Na Eldorado, a empresa de celulose da família Batista, dona da Friboi, o que mais reluz hoje é uma dívida monstruosa.
No primeiro trimestre, a J&F, holding dos Batista, injetou cerca de 500 milhões de reais na empresa, que tem que amortizar dívidas de 1,4 bilhão de reais este ano.
Joesley Batista recentemente bateu às portas de fundos de pensão estatais, alguns dos quais são seus sócios na Eldorado, para tentar convencê-los a injetar mais capital na empresa. Não conseguiu.
A J&F tem 81% da Eldorado, enquanto os fundos de pensão Petros e Funcef são acionistas minoritários.
O principal problema da Eldorado é sua dívida líquida, equivalente a 14 vezes sua geração de caixa. Esse número vai cair na medida em que a empresa aumentar sua produção mas, como regra geral, é um nível de endividamento que faz qualquer CEO ou CFO ter sérias palpitações.
A planta da Eldorado, uma das maiores e mais modernas fábricas de celulose do mundo, tem capacidade para produzir até 1,5 milhão de toneladas por ano e começou a funcionar em setembro. Ainda no chamado “ramp-up”, ela hoje produz cerca de 400 mil toneladas/ano.
“O problema da Eldorado é que é um projeto feito com muito pouco capital próprio”, diz uma fonte do setor. “A família Batista tinha as terras e acesso a financiamento barato do BNDES. Fizeram a típica arbitragem de juros: pegaram dinheiro mais barato do que o mercado cobraria, botaram suas terras e fizeram um negócio para depois vender para alguém.”
Dos 6,7 bilhões de reais que a empresa deve, o BNDES é credor de 3,1 bilhões de reais, e a Caixa de outro bilhão. “Nunca vi uma empresa nascer com tanta dívida,” diz um executivo financeiro que conhece o setor. “Não existe financiamento de projetos de longo prazo com quase 100% de dívida, mas é isso que fizeram na prática.”
A família Batista foi uma das maiores beneficiárias da estratégia do Governo Lula de incentivar a criação dos chamados “campeões nacionais”, empresas que só precisariam de um empurrãozinho — e muito dinheiro público — para concorrer no mercado global. Essas empresas e seus acionistas tiveram acesso a crédito barato e um tapinha do governo nas costas. Além da Friboi e da Eldorado, fazem parte dessa lista a Marfrig, a Oi, e subsidiárias da Odebrecht, entre outras. (Sem falar nas que quebraram, como o frigorífico Bertin.)
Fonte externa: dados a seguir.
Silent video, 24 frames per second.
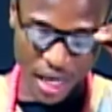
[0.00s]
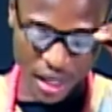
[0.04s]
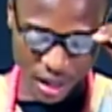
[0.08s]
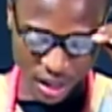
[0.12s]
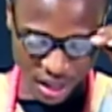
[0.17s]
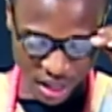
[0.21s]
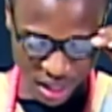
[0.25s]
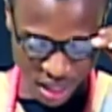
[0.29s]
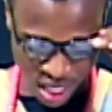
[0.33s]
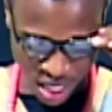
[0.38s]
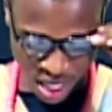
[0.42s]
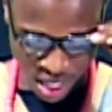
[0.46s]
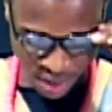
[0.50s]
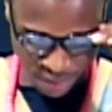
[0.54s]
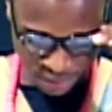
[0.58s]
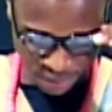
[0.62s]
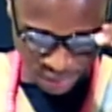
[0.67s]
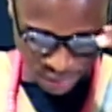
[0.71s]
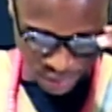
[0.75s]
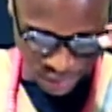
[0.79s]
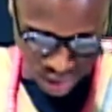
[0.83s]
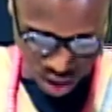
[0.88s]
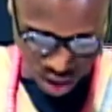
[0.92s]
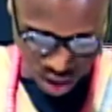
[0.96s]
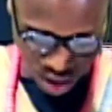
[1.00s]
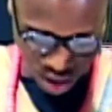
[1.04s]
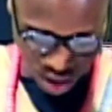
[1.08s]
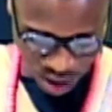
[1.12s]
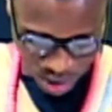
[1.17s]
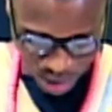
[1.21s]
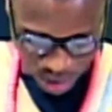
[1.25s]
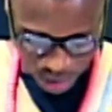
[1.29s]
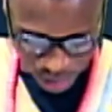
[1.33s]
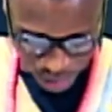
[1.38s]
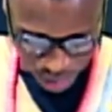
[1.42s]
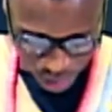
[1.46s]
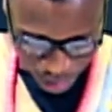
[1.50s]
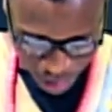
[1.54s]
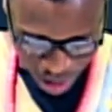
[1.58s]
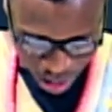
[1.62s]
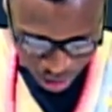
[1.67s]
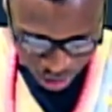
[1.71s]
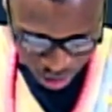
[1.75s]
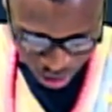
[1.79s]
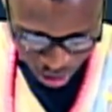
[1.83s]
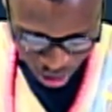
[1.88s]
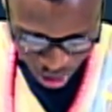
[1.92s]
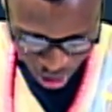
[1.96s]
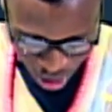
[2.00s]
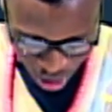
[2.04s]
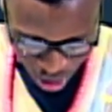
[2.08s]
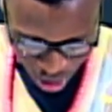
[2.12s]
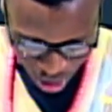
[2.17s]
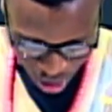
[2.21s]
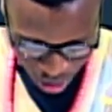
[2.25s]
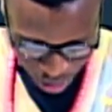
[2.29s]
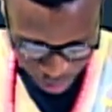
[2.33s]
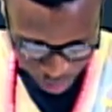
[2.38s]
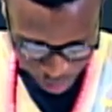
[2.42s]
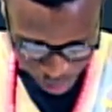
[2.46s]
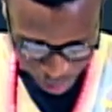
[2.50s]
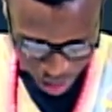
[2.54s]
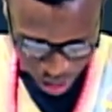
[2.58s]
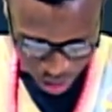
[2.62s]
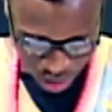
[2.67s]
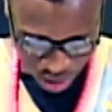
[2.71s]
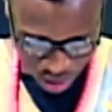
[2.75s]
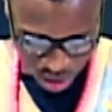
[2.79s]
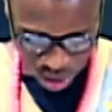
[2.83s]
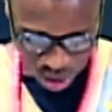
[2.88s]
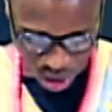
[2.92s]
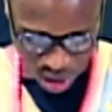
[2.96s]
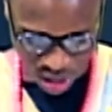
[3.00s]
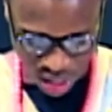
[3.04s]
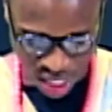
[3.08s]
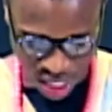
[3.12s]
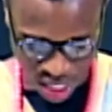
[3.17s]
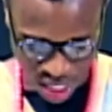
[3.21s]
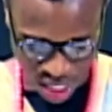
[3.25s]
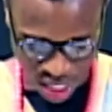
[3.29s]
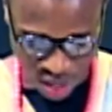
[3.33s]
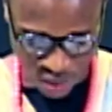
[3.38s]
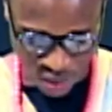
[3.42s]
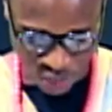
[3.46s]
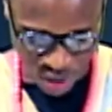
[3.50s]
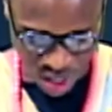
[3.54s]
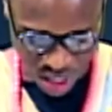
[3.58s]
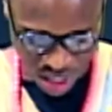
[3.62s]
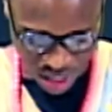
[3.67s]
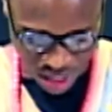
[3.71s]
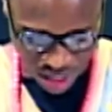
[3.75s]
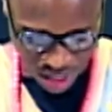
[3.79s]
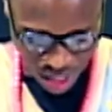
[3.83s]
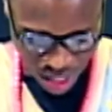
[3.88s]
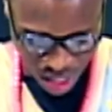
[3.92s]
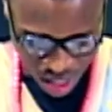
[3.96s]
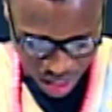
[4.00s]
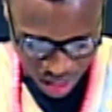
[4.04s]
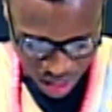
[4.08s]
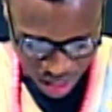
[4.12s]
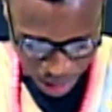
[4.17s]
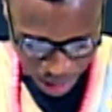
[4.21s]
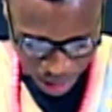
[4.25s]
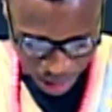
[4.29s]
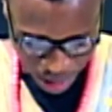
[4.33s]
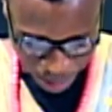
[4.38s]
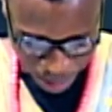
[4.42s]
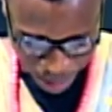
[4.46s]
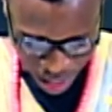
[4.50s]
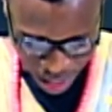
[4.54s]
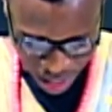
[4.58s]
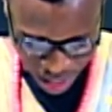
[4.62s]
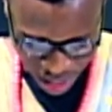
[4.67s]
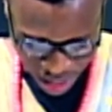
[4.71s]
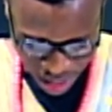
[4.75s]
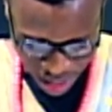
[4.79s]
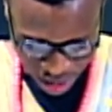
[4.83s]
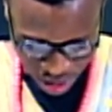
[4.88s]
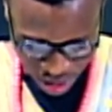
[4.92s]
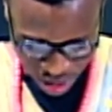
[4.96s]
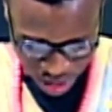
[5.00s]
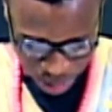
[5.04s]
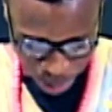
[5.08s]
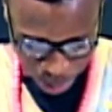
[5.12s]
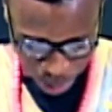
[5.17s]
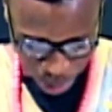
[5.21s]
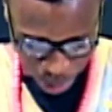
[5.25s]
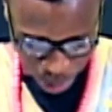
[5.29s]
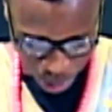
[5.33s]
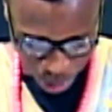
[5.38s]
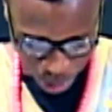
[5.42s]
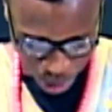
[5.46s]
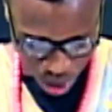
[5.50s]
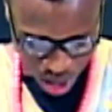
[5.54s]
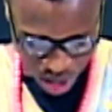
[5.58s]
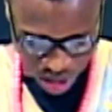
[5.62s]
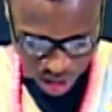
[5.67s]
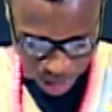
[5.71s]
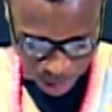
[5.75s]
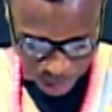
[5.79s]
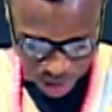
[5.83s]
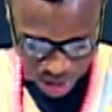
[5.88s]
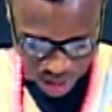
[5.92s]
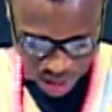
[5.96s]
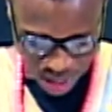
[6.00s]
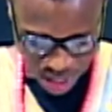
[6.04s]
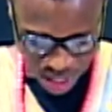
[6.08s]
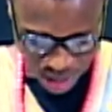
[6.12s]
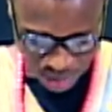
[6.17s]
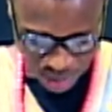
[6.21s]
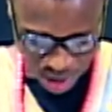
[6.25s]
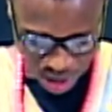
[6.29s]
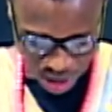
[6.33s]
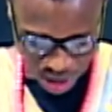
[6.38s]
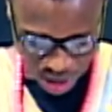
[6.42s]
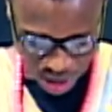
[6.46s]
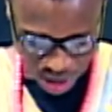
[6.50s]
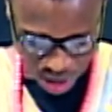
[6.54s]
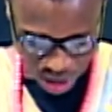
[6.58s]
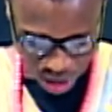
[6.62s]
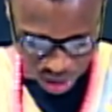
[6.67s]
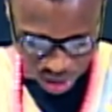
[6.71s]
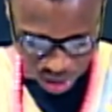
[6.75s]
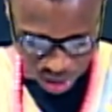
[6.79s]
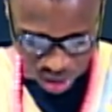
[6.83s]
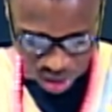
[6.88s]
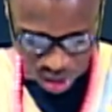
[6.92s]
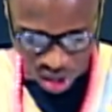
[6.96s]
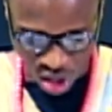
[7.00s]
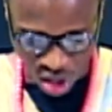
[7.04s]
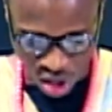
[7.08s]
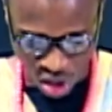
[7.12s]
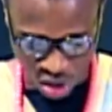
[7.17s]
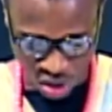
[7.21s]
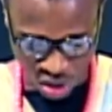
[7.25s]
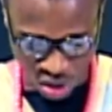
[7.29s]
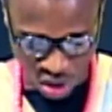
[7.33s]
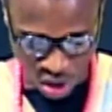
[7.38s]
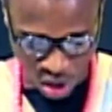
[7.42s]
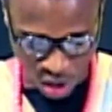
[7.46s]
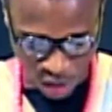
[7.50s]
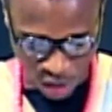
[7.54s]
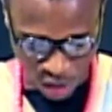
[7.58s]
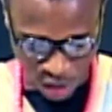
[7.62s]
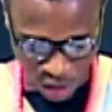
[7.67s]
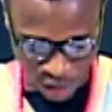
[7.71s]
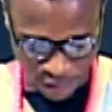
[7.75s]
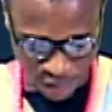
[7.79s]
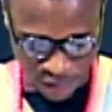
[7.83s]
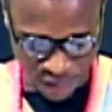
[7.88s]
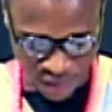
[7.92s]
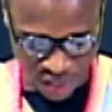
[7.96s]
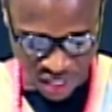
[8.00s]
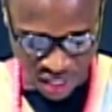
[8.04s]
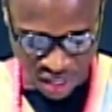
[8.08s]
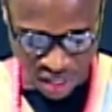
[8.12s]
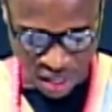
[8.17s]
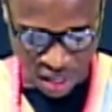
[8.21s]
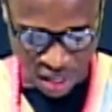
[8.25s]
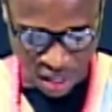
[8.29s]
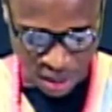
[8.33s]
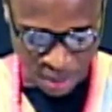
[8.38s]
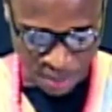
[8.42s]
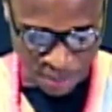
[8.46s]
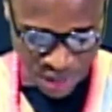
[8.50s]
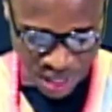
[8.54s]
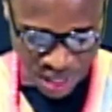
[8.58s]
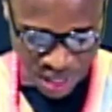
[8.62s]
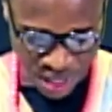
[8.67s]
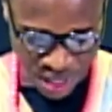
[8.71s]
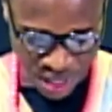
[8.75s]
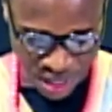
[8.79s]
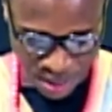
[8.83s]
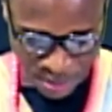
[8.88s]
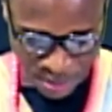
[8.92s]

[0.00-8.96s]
You see, for my own talk, now we the parent then despoil this picking them because you know fit be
Só na Friboi, a principal empresa dos Batista, o BNDES investiu mais de 8 bilhões de reais. Juntos, BNDES e Caixa são donos de 35% da empresa. A história recente mostra que todo esse financiamento barato levou a uma menor disciplina nos investimentos, retornos baixos e dívidas altas, como é o caso da Eldorado.
Agravando o problema da Eldorado, o cenário para os preços da celulose piorou muito de um ano para cá.
A celulose de fibra curta, que negociava a 815 dólares/tonelada há um ano, agora sai a 735 dólares/tonelada. A oferta de celulose no mercado internacional está acima da demanda, e a situação tende a piorar com a entrada em operação de novas fábricas da Suzano, da Arauco/Stora Enso e da própria planta dos Batista.
Com a Eldorado sangrando caixa, o mercado especula que a Fibria, a maior empresa de celulose do mundo, poderia comprar a concorrente novata.
Uma fusão entre a Fibria e a Eldorado faria sentido porque a Fibria já tem uma planta em Três Lagoas, a mesma cidade onde os Batista fincaram a Eldorado. “Há muita sinergia em se juntar as duas florestas pois diminuiria o raio médio — a distância entre a floresta e a planta — das duas empresas,” diz um analista de mercado.
O problema é que o valor patrimonial da Eldorado tende a negativo. Uma planta de celulose nova, com a mesma escala da Eldorado, custaria cerca de 6 bilhões de reais. Assumindo que as florestas da Eldorado valem outro bilhão de reais, a soma — 7 bilhões — é do mesmo tamanho da dívida da empresa, ou seja, um comprador ficaria incentivado a, no máximo, assumir a dívida. Obviamente, os Batista discordam dessa conta e, nas conversas com fundos de pensões, estimam que a empresa vale (muitos) bilhões.
Analistas dizem que a Fibria poderia pagar “alguma coisa” além da dívida, dadas as sinergias de uma fusão. Joesley Batista e Raul Calfat, do Grupo Votorantim, dono de 30% da Fibria, tiveram conversas informais sobre uma fusão há alguns meses, mas nada aconteceu até agora.
As eleições de outubro também trabalham contra a J&F. “Não faz sentido a Fibria decidir uma coisa dessas antes de saber se o governo muda ou não”, diz um banqueiro.